Buckle Three – The Spur Buckle
Buckle Three, 23mm x 18mm, is an asymmetrical cast copper-alloy double loop with moulded decoration on the loops; it appears to be tinned as well, as was common – Whitehead explains that most buckles of the era were given some form of surface protection, usually tin. (Gilding and silvering were rare before the 18th century.)
Whitehead dates these buckles to c1575 – 1700, and points out that “many of these later buckles are of small to medium size and probably served as spur buckles… The fashion for wearing spurs as part of normal outdoor dress probably accounts for the large number of 17th century types, as this fashion endured for most of the 17th century.”

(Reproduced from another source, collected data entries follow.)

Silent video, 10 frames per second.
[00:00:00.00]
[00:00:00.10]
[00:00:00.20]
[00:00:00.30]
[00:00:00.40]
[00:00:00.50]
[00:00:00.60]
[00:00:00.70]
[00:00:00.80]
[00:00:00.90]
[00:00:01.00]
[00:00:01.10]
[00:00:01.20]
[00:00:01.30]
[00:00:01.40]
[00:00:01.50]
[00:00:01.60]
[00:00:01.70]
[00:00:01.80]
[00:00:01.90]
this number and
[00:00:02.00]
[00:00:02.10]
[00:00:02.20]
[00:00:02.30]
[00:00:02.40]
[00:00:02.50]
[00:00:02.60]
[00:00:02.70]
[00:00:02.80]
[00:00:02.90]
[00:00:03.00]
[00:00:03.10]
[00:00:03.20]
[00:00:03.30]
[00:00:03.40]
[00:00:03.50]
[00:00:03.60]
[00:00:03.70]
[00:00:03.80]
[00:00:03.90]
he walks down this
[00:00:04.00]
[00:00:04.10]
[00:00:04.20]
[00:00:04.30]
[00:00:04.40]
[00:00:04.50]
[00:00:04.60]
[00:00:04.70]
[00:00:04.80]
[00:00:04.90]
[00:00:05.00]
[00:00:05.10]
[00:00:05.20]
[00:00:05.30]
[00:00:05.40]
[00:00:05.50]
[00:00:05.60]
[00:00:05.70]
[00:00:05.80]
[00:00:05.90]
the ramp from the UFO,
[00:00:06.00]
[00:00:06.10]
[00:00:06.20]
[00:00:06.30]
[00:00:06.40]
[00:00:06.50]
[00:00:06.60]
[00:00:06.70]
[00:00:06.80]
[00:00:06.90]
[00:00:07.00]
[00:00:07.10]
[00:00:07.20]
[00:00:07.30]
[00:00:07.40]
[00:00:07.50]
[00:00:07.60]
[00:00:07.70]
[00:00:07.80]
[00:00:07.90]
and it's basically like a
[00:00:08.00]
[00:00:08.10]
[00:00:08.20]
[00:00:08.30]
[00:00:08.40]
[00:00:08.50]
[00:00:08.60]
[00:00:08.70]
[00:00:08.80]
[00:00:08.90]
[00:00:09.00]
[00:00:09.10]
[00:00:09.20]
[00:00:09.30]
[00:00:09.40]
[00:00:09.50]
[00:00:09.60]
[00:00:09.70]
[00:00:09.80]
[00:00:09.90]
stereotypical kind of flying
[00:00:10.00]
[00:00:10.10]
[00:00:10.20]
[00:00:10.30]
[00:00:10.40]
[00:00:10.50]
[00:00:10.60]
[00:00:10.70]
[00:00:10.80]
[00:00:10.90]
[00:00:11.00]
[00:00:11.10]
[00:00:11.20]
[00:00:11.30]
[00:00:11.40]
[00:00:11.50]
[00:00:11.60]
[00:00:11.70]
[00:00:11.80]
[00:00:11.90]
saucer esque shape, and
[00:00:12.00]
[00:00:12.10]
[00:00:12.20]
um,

Buckle Three from Mahockney is an identical match to Whitehead’s “No. 577,” which he counts among the “more elaborately decorated buckles” of the period, with six lobed (molded) knobs on the rectangular edge and symmetrical decorative protrusions at other points.
Buckle Four – The Georgian Shoe Buckle
Buckle Four measures 45mm x 38mm, the largest among the Mahockney buckles recovered in 2013, and is also the most distinctly decorative in design. While it has no precise match in Whitehead’s definitive catalog, many of its features allow fairly precise dating to the 1720 – 1750 period. Mahockney’s human timeline thus firmly places Buckle Four in the Bannerman / Bagge / Seayres era – each of whom were married successively to the same stylish woman, Katherine (nee Barker), who was fond of shopping at the upscale markets in bustling merchant-town Urbanna.
(It is also possible, though less likely, that the buckle belonged to and was even designed by Lawrence McDuff, a Londoner and silversmith with offices in Philadelphia, who mysteriously laid claim to Mahockney Plantation several times during the 1750s-60s, only to have his claim escheated to William Roane during the Revolution.)
Buckle Four is annular (ring-shaped) and of tinned cast copper-alloy. Per Whitehead, those features and its size combine to place it likely before mid-century; “Shoe buckles increased in size throughout the 18th century. By the 1760s they had reached an average of 65mm across the frame. [Buckle Four is only 45mm across.] They attained even greater proportions (up to 100mm across the frame) following the introduction of large and highly curved shoe buckles by the French ambassador the Comte d’Artois in 1777.”
Also, “Rococo designs with rosettes, ropework, beaded borders, nailheads and grooves [all features of Buckle Four] appear in the 1730s,” but got more exaggerated as the decades passed; the examples shown by Whitehead from the latter half of the century are considerably more elaborate and complex.
It’s a practical certainty that Buckle Four is from the 1700s; again quoting Whitehead, “Shoe buckles fell from fashion during the 1790s when long trousers began to replace breeches and tights,” and by 1800 were generally only seen on ceremonial uniforms.
Judging from Whitehead’s examples, Buckle Four is most similar to his No. 690 or No. 701, see photos below (click to enlarge).
Summary: Metal detection and archaeological research will continue at Mahockney, in search of more historical traces of those who came before.
Steven Stitch Pole said:
Hello. I have the same shoe buckle in my collection in UK. The 1600’s shoe buckle. I guess they are discarded when they break?
That makes sense. It also makes me realize (yet again) what lies just inches beneath my feet when I walk around on the ground – many more as-yet-unfound artifacts which were broken, lost, forgotten… Fascinating! Thanks for commenting.